* Problem to solve:
Skip the pictures and repeat each line of the data exactly.

* Supplied data:

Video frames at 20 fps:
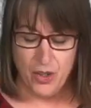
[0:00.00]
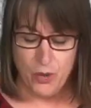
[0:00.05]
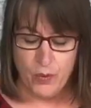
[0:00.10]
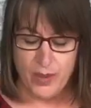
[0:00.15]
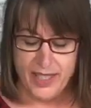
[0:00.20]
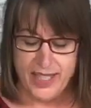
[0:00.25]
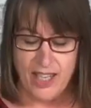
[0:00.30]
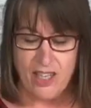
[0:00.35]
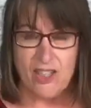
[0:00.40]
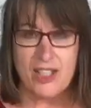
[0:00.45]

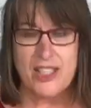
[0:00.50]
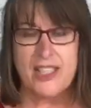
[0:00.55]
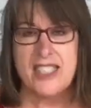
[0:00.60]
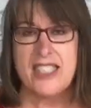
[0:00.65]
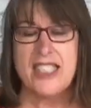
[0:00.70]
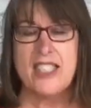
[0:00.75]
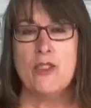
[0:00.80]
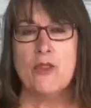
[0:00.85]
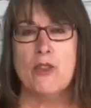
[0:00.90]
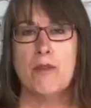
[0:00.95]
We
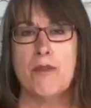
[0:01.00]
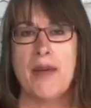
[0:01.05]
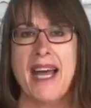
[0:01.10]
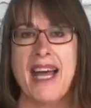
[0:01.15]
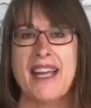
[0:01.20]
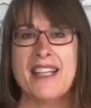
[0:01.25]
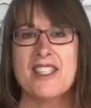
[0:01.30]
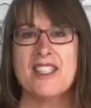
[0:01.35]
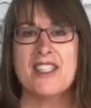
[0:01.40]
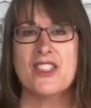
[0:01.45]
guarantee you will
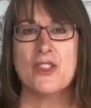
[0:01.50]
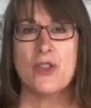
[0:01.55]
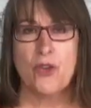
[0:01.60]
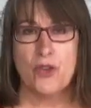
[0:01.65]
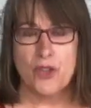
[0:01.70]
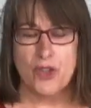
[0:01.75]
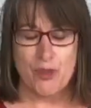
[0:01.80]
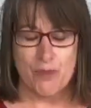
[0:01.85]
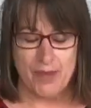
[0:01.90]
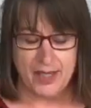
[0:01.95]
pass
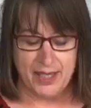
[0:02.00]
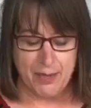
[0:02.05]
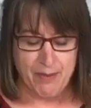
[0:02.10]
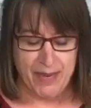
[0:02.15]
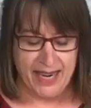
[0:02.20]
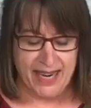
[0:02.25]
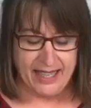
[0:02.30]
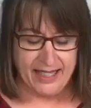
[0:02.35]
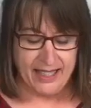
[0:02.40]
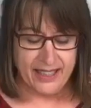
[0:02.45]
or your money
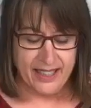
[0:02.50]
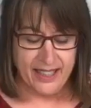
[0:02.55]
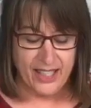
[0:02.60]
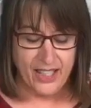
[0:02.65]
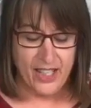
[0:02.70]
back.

* Response to the task:
Video frames at 20 fps:
[0:00.00]
[0:00.05]
[0:00.10]
[0:00.15]
[0:00.20]
[0:00.25]
[0:00.30]
[0:00.35]
[0:00.40]
[0:00.45]

[0:00.50]
[0:00.55]
[0:00.60]
[0:00.65]
[0:00.70]
[0:00.75]
[0:00.80]
[0:00.85]
[0:00.90]
[0:00.95]
We
[0:01.00]
[0:01.05]
[0:01.10]
[0:01.15]
[0:01.20]
[0:01.25]
[0:01.30]
[0:01.35]
[0:01.40]
[0:01.45]
guarantee you will
[0:01.50]
[0:01.55]
[0:01.60]
[0:01.65]
[0:01.70]
[0:01.75]
[0:01.80]
[0:01.85]
[0:01.90]
[0:01.95]
pass
[0:02.00]
[0:02.05]
[0:02.10]
[0:02.15]
[0:02.20]
[0:02.25]
[0:02.30]
[0:02.35]
[0:02.40]
[0:02.45]
or your money
[0:02.50]
[0:02.55]
[0:02.60]
[0:02.65]
[0:02.70]
back.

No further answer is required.